Self-attention layer
Described by Karpathy at 01:02:00.
Feed-forward layer
The feed-forward layer is a small two-layer network applied independently to each row. It chains: a linear layer (see below) that expands from n_embd to 4 * n_embd, a ReLU activation (which simply replaces negative values with zero with no learned parameters), and a second linear layer that projects back from 4 * n_embd to n_embd. Both linear layers here are instantiated with bias. The input and output shapes are both (block_size, n_embd).
Linear layer
A linear layer takes an input matrix X of shape (block_size, in_features) and projects it to shape (block_size, out_features): the number of rows stays the same, while each row is independently transformed from size in_features to size out_features. It stores a weight matrix W of shape (in_features, out_features) and, optionally, a bias vector b of size out_features. The output is computed as output = X @ W + b where @ denotes the matrix multiplication (or just X @ W when there is no bias). Some linear layers in this architecture are instantiated without bias (e.g. the key, query, value projections inside the self-attention layer).
Training vs inference
Both the training and inference phase start with a forward pass through the transformer architecture. One difference involves the input vector of the forward pass.

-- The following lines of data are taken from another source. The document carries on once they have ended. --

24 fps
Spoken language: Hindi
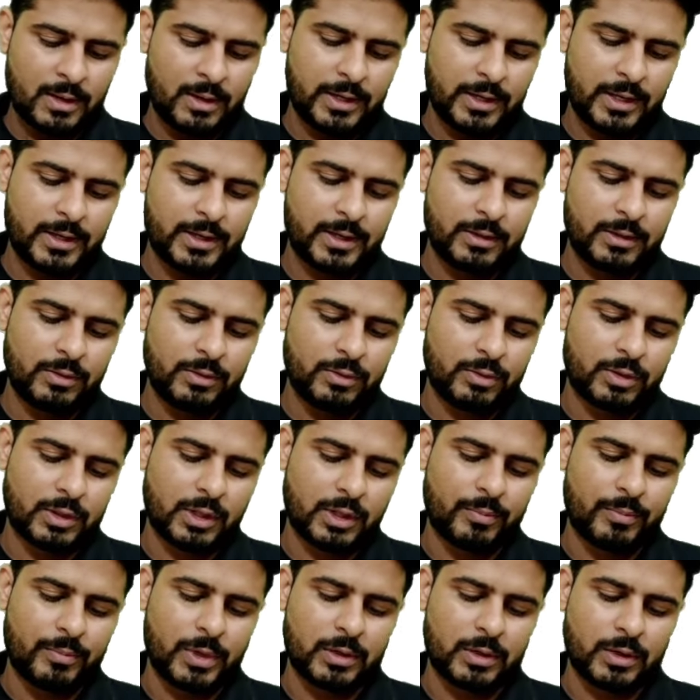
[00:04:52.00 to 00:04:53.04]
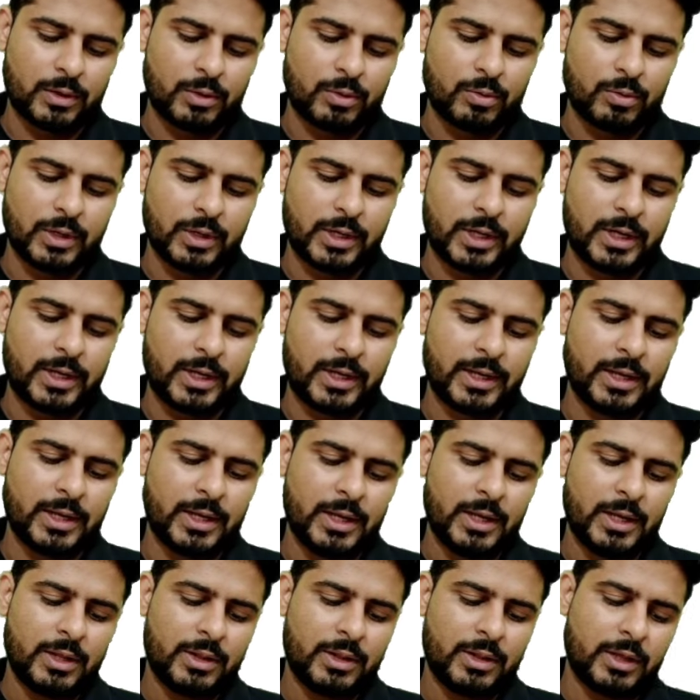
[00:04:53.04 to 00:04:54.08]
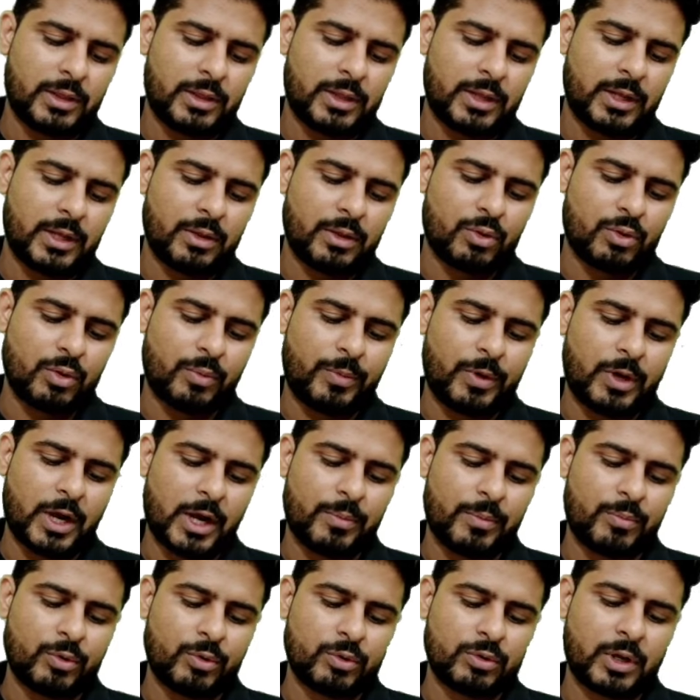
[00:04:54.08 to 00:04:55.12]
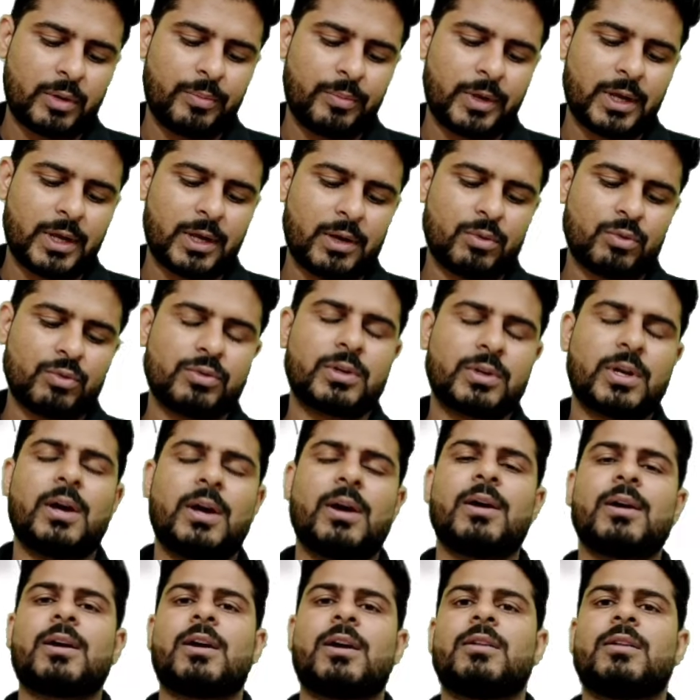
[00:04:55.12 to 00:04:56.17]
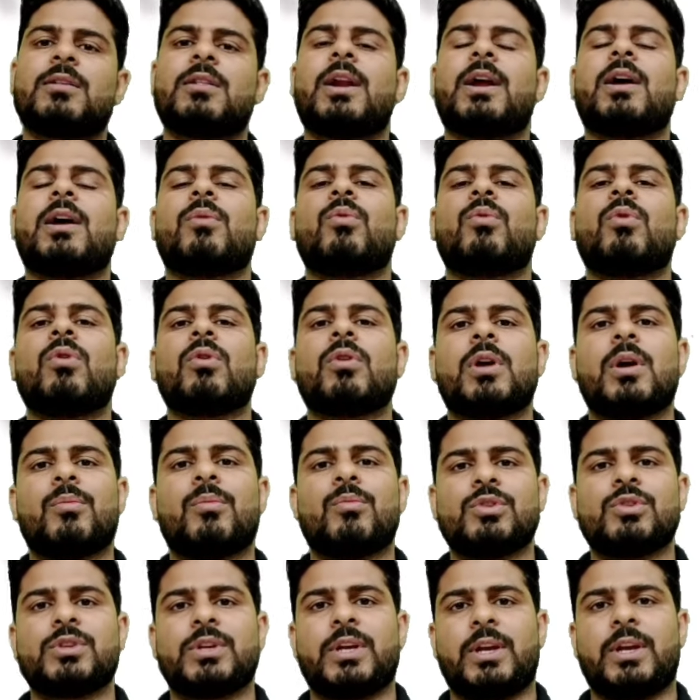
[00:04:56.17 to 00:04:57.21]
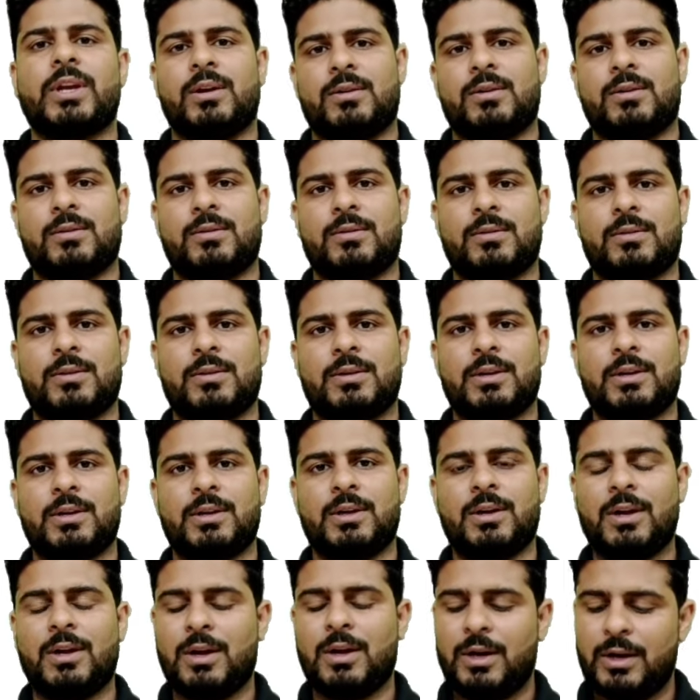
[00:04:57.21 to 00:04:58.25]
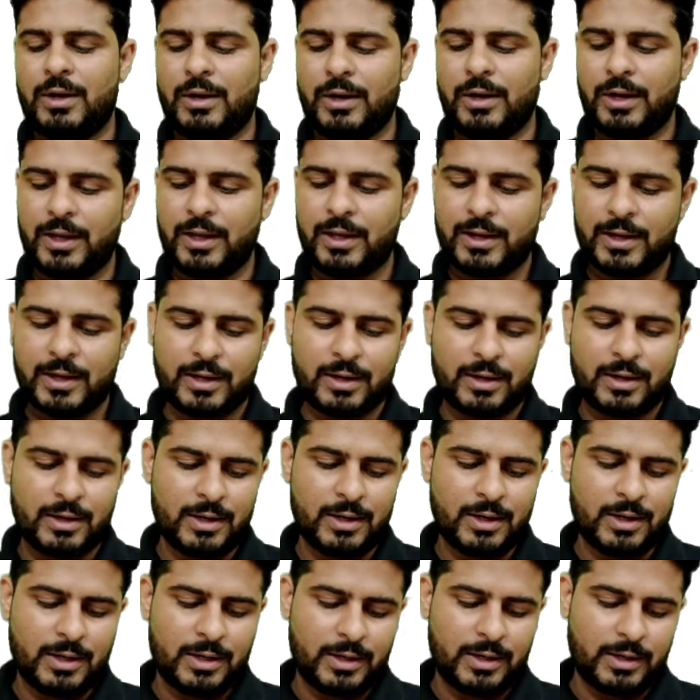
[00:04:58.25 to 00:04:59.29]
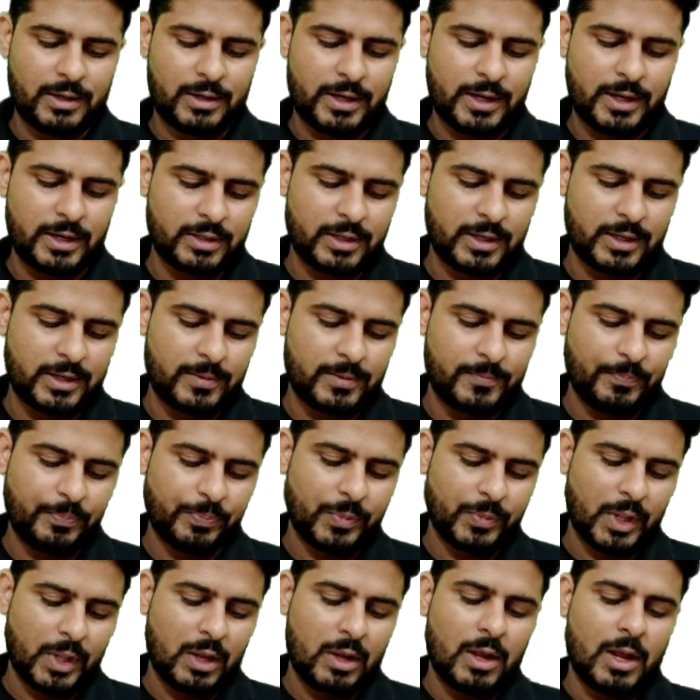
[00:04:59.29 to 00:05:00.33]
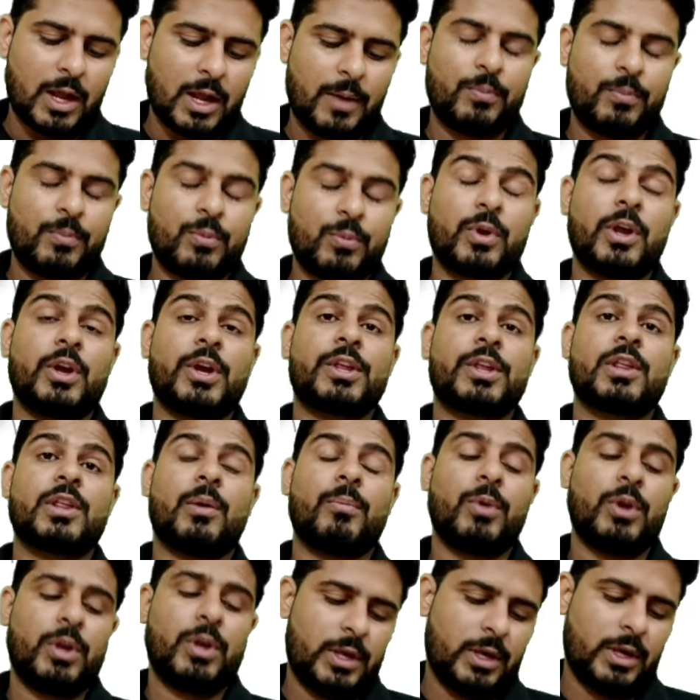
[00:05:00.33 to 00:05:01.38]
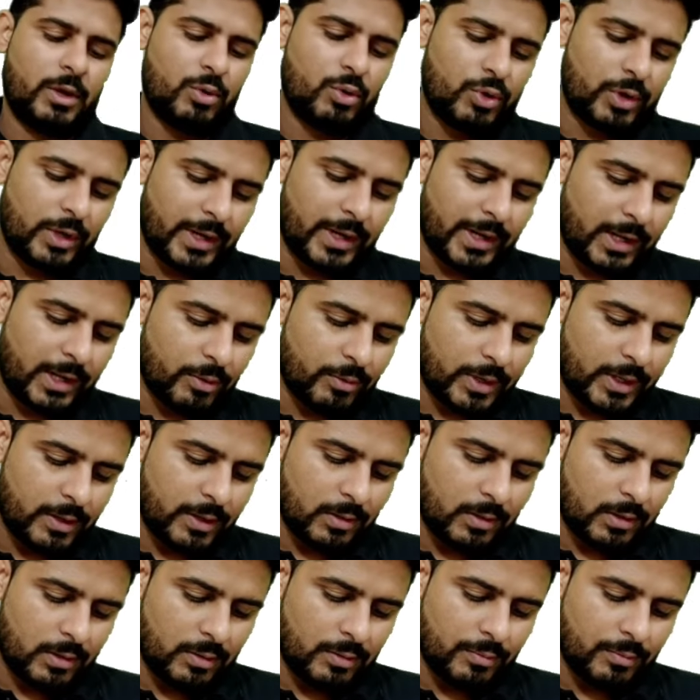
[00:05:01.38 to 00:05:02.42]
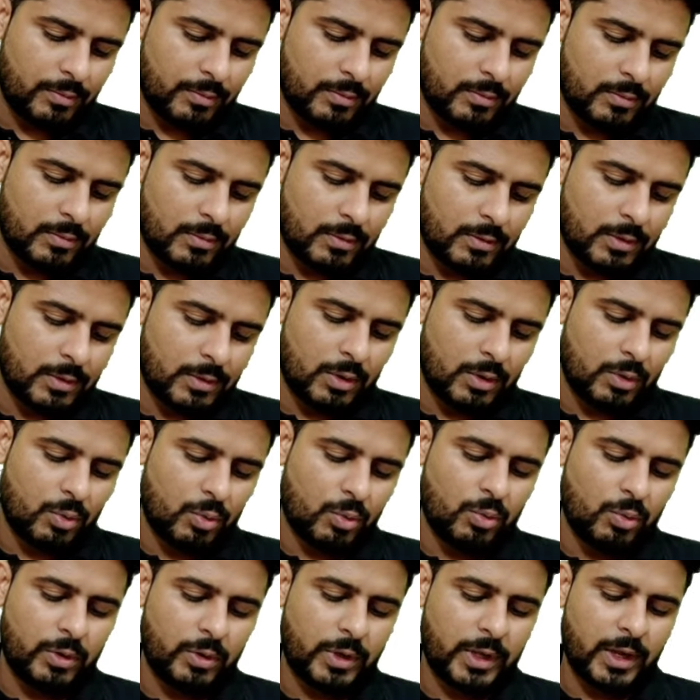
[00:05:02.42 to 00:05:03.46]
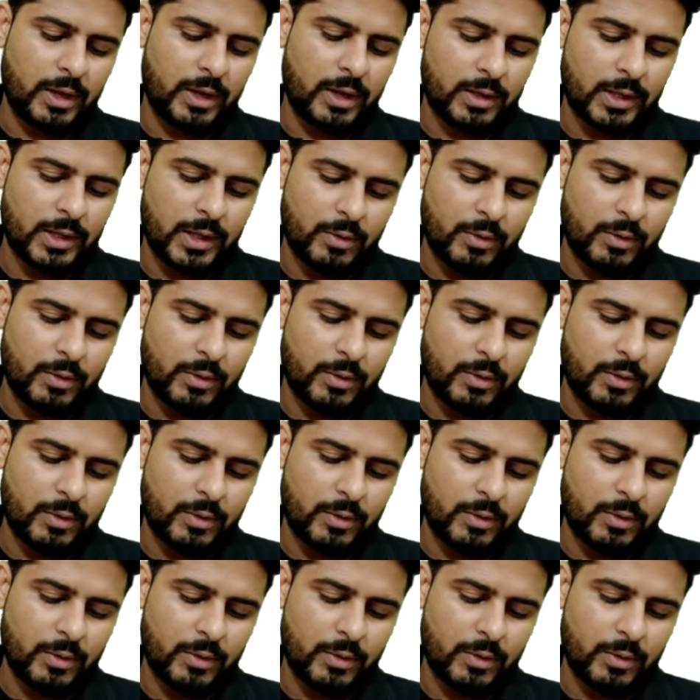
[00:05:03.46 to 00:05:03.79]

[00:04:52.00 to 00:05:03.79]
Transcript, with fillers: ठीक है थर्मल कंट्रोल के लिए जिससे जो भी हाइपोथर्मिया है उसका खतरा है वो कम हो जाएगा ठीक है नेक्स्ट है अब एग्जाम में ये क्वेश्चन आया हुआ है हु कैन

During training, the idx input vector is sampled from the training data set.
During inference, the idx vector is composed of tokens either provided by the user or previously generated by the transformer itself.
The second, more fundamental, difference involves what to do after the forward pass is complete and the logits are obtained.
During training phase, the logits for each token are compared with the expected next token (from targets) to compute the loss. The overall loss is calculated as mean of each token's loss and backpropagated through the transformer architecture to update the parameters to reduce the loss. Note that all block_size predictions are produced in a single forward pass: this is possible because the self-attention layer applies a causal mask: when computing the representation at position t, the mask zeroes out any contribution from positions t+1, ..., block_size-1. Without it, the model could "cheat" by simply reading the next token from its own input and learn nothing useful.
During inference phase, only the logits for the last token are extracted. These scores are then normalized via Softmax to produce a probability distribution which is eventually used to sample the next token, which is further appended to the idx vector.